FOLHA DE SP - 09/06
Pilatos ouviu a voz do povo, da qual se diz que é a voz de Deus. Negou, porém, a essência da democracia
O DIA santo do Corpo de Cristo, seguido pela sexta-feira, inspira a prorrogação do descanso de aulas e trabalho, mesmo nas atividades da Justiça. A possibilidade do descanso me sugeriu a leitura da obra de Gustavo Zagrebelsky "A crucificação e a democracia" (Saraiva, 155 páginas). A linha adotada pelo escritor consistiu em avaliar a conduta de Pilatos entre o clamor do povo e o conceito da verdade sabida, ao que parece trazido por sua mulher, quando teve de resolver o destino de Cristo.
O clamor, invocado nos fatos mais espetaculosos do processo criminal, é, com alguma frequência, o aproveitamento do escândalo gerado. Já era assim ao tempo do Cristo. Apenas vem ampliado ao atingir toda a população com novos meios de comunicação, cujo desenvolvimento técnico parece interminável. Não é mais a multidão diante do palácio governamental, mas todo o povo. Seu efeito possibilitou, no século 20, a implantação da ditadura nos cinco continentes, de direita e de esquerda, desde 1918, quando terminou a Primeira Guerra Mundial até 1945, ao acabar a segunda.

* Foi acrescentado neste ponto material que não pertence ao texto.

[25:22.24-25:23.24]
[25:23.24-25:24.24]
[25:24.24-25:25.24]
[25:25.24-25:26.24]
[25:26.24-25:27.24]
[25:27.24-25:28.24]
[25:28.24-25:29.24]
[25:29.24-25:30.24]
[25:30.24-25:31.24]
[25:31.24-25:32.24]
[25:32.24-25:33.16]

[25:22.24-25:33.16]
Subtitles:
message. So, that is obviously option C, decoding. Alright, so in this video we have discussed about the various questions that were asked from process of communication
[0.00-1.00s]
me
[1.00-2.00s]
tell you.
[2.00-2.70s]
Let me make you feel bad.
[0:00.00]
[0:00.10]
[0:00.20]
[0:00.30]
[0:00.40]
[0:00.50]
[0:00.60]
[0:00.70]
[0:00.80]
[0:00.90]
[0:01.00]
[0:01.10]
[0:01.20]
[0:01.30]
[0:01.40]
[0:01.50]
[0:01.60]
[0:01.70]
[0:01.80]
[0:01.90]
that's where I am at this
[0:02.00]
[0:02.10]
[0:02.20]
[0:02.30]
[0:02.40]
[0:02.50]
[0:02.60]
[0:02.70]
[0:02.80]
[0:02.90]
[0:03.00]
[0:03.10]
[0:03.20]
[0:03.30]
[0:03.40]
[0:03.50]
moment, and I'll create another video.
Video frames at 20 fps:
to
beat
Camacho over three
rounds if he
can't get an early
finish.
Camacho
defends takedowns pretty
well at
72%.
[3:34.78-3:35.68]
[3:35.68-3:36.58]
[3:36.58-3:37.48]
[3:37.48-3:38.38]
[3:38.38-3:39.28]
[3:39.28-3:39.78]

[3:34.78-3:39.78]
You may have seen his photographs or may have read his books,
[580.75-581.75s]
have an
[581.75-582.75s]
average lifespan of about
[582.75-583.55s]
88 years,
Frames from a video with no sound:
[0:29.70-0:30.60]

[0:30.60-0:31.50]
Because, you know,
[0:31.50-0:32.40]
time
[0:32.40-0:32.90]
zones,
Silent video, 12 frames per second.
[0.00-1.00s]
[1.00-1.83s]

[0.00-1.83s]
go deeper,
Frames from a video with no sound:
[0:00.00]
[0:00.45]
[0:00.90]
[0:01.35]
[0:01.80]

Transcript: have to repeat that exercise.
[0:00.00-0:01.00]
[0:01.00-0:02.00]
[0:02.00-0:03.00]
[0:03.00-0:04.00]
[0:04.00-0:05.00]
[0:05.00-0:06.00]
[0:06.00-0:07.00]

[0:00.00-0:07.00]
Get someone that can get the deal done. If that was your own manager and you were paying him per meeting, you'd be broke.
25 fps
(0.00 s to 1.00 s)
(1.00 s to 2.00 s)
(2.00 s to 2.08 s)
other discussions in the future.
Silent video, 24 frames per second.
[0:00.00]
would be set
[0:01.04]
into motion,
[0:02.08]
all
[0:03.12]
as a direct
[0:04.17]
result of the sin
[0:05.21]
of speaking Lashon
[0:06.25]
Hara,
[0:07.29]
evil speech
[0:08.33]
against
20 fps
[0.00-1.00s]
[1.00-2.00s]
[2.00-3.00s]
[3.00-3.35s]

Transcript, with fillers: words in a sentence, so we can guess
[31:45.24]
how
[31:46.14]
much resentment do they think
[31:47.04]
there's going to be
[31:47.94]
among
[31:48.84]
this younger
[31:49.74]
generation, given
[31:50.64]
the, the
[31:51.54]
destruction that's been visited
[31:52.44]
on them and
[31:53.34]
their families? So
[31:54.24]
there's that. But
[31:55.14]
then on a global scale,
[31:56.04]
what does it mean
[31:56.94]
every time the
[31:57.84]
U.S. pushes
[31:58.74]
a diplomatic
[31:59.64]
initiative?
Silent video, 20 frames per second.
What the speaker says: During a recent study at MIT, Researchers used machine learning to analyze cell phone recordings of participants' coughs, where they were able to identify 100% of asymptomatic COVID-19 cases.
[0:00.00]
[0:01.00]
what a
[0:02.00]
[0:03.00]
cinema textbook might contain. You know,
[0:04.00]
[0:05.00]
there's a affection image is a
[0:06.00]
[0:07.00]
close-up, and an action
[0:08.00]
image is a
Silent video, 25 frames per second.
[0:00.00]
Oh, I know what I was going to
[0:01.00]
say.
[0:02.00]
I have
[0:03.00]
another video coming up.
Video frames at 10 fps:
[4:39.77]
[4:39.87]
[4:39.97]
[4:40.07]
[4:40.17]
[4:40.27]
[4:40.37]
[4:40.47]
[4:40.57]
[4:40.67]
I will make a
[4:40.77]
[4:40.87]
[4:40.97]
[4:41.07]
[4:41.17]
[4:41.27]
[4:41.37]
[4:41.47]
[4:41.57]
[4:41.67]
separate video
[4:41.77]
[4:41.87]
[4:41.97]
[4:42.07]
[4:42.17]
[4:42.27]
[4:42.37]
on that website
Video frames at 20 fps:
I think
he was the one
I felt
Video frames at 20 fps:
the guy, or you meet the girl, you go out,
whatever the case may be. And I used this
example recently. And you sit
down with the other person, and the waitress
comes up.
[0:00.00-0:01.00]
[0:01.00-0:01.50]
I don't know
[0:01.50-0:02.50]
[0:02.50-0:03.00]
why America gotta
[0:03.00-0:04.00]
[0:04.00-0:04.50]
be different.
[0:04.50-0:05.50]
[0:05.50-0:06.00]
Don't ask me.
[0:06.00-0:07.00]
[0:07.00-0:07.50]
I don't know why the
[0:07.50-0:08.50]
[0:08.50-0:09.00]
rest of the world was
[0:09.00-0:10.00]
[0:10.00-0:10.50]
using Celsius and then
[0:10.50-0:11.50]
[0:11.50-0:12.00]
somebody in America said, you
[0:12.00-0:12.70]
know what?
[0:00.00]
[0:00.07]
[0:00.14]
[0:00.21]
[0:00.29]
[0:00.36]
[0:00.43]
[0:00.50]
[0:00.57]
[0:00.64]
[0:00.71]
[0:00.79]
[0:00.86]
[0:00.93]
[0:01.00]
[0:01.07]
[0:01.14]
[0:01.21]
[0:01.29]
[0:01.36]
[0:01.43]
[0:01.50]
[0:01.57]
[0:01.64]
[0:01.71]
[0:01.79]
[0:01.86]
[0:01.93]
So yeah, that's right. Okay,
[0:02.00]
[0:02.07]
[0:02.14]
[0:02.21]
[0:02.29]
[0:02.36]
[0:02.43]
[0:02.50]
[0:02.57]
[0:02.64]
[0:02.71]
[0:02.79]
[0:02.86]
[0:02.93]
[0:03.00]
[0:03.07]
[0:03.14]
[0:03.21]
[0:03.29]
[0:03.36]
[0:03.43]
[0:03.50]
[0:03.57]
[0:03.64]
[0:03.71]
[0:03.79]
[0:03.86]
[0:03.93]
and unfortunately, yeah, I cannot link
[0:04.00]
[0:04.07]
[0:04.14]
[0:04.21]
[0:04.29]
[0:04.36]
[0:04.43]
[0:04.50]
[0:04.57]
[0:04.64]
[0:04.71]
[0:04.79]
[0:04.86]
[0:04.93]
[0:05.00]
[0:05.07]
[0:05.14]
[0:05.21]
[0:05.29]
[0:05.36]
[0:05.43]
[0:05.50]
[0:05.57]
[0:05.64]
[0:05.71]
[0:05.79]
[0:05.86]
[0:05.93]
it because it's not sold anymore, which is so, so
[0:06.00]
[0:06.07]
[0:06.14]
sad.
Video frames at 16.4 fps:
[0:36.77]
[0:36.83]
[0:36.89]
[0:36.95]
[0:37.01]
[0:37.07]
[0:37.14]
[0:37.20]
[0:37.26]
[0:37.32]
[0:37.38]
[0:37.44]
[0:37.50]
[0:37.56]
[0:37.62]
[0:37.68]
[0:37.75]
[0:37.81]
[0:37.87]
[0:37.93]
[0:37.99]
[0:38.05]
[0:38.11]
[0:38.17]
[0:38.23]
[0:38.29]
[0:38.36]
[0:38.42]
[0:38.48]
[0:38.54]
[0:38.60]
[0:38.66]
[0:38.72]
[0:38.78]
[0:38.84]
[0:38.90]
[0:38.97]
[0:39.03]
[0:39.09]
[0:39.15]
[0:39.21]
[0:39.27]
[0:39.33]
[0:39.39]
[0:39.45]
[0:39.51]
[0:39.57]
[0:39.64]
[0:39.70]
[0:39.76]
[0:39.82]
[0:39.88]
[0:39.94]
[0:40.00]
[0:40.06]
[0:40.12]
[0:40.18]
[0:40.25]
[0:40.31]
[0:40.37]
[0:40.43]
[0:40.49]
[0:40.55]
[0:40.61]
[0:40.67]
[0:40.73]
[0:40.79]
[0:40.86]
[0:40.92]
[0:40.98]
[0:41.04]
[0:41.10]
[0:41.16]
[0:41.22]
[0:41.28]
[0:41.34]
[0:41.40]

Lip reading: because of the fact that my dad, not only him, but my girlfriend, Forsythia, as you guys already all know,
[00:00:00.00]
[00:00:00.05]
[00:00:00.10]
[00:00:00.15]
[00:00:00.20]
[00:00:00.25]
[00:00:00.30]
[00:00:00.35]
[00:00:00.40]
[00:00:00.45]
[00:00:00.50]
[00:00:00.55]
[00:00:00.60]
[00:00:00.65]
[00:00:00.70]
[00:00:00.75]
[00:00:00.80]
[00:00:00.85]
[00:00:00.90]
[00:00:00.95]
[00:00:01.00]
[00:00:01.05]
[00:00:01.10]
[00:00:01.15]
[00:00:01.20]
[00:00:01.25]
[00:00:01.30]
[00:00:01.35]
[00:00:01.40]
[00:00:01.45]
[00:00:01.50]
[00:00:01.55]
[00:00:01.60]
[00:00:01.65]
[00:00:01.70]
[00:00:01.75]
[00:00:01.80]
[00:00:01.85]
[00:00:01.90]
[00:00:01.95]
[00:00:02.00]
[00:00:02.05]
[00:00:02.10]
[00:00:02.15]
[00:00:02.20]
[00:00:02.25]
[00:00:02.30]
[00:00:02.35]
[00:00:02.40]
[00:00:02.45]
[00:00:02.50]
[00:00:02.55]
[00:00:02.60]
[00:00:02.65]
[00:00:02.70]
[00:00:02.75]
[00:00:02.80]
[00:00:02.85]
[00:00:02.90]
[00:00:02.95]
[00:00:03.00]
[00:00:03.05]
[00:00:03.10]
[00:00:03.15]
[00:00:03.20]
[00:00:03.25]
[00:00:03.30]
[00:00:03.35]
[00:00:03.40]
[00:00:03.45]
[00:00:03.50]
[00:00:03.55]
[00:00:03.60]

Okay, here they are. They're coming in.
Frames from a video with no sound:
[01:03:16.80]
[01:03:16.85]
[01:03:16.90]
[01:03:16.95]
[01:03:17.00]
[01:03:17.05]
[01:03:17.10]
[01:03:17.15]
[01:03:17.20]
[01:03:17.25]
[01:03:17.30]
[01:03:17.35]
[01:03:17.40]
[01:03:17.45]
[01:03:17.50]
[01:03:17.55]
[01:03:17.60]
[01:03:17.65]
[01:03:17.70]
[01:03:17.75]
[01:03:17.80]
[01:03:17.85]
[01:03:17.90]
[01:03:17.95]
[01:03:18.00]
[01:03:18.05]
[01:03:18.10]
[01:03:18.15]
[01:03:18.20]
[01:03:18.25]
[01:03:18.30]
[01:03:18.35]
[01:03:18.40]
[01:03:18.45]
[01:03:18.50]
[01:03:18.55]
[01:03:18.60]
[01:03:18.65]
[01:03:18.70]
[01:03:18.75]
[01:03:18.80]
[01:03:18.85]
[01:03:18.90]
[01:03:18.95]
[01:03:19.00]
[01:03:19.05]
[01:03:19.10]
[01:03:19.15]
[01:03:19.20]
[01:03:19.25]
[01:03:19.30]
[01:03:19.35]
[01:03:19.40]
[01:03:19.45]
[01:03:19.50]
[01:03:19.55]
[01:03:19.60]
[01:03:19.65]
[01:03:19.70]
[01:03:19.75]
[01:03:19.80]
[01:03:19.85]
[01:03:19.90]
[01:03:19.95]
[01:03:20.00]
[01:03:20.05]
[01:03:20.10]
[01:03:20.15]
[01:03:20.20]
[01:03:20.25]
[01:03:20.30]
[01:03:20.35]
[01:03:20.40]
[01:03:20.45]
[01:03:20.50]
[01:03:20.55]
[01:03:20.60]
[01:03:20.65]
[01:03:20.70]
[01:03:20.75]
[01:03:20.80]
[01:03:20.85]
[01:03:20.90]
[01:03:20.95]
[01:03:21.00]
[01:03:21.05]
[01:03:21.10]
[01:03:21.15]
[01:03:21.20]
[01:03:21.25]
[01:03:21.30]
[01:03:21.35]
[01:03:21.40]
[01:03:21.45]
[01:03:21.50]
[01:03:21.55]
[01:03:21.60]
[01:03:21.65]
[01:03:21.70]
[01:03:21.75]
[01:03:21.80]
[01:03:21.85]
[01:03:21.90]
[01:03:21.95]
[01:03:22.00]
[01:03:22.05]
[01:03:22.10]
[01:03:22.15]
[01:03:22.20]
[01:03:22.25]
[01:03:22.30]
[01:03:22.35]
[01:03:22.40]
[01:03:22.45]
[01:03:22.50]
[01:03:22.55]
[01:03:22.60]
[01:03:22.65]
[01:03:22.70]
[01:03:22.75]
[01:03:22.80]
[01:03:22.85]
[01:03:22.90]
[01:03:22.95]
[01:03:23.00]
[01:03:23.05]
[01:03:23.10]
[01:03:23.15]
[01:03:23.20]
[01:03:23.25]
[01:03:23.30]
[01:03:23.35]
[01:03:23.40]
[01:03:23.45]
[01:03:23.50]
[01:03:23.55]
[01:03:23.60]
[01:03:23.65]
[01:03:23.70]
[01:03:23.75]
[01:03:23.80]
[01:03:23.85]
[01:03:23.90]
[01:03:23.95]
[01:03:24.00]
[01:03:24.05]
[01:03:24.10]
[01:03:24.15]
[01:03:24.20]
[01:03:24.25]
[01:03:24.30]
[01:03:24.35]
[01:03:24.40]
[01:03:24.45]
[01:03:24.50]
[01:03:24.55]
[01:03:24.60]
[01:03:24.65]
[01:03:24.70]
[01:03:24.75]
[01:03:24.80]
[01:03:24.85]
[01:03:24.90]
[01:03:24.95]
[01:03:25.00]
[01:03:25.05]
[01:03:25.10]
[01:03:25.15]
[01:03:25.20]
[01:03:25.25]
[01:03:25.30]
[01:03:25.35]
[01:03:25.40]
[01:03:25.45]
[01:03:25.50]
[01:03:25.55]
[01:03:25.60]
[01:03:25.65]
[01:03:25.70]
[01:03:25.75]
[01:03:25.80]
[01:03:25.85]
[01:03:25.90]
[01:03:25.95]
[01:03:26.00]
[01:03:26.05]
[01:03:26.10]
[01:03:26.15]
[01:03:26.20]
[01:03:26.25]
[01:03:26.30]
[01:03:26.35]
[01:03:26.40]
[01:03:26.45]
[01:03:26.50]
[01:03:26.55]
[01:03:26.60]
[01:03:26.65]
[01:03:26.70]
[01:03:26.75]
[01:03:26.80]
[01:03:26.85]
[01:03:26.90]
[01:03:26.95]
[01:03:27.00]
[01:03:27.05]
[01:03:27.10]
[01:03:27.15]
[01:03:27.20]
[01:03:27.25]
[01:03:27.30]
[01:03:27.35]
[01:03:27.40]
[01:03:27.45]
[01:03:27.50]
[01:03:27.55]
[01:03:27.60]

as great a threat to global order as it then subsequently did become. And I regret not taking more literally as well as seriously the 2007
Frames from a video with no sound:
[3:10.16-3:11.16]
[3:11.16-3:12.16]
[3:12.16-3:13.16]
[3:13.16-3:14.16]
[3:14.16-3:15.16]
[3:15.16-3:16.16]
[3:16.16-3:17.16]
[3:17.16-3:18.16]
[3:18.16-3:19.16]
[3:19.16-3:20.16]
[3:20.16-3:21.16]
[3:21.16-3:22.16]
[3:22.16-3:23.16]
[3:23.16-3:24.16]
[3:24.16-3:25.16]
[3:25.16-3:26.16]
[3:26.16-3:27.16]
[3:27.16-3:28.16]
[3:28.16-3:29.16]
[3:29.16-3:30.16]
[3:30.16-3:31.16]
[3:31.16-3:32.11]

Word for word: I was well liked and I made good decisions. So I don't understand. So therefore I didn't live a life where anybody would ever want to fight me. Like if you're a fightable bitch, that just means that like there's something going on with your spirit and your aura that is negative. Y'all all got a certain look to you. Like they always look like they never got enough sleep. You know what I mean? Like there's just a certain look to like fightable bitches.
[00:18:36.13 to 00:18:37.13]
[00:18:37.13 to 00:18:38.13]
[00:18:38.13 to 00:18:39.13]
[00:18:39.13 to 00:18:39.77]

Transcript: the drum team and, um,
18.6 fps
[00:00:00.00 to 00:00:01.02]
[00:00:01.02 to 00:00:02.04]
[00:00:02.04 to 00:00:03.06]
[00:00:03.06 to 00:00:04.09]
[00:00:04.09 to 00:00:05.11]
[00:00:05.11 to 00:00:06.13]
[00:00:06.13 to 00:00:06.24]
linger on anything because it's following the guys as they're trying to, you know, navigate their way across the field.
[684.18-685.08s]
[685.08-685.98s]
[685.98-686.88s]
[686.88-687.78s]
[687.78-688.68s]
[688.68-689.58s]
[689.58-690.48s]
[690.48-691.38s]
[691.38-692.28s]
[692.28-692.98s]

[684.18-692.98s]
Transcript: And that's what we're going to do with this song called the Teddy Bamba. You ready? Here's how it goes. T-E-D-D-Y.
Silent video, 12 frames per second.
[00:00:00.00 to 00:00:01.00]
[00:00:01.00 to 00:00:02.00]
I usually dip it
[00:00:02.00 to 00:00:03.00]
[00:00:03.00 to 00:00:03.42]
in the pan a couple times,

A narrativa de Zagrebelsky é exemplar, o que não surpreende num juiz como ele, que presidiu a Corte Constitucional da Itália, a contar da versão da Bíblia, feita em 1641, por Giovanni Diodati. Sai agora na boa tradução de Mônica de Santis, para a Saraiva. Entre Barrabás e o Cristo, o povo salvou o primeiro. Pilatos foi um democrata no sentido estrito de que ouviu a voz do povo, da qual se diz que é a voz de Deus. Negou, porém, a essência da democracia. Deixou de lado a avaliação crítica da conduta dos dois condenados, sob ameaça da crucificação.
Na narrativa dos fatos cruciais desse momento histórico, surge a entrega de Jesus para que fosse sacrificado. Daí a frase em que a voz do povo foi divinizada para justificar a punição. Zagrebelsky considera totalitária tal concepção da democracia. Vê nela a marca da "ausência de procedimentos e de garantias". Não de uma amostra da democracia, mas sim de um jogo de adulação da multidão para criar a impressão de que o caminho do poder havia dependido do povo.
Assim, tomar a expressão "a voz do povo é a voz de Deus", no contexto da condenação do Cristo, é uma insensatez, estranha à democracia crítica. Na avaliação desta é essencial, em primeiro lugar, reconhecer e saber que "todos os homens são necessariamente limitados e falíveis". A contradição é aparente. Zagrebelsky logo esclarece: "a democracia critica é fundamentada em um ponto essencial: o de que as virtudes e os defeitos de um indivíduo são também os de todos". Se for assim, há o risco de se querer predominância para os melhores, por mérito. "O ponto de referência da democracia que aspira a melhor não é, porém, um ideal verdadeiro e justo, pelo qual ela seria esmagada e, assim, irremediavelmente condenada."
Na democracia crítica, a soberania popular subsiste, mais ainda agora, ao ser negada a infalibilidade do povo e ser reconhecida a crise dos partidos políticos. Nem há certeza de que seja possível superá-la. "Na política, a mansidão, para não parecer imbecilidade, deve ser uma virtude recíproca. Se assim não for, a certa altura, antes do fim, é preciso quebrar o silêncio e agitar para não tolerar mais."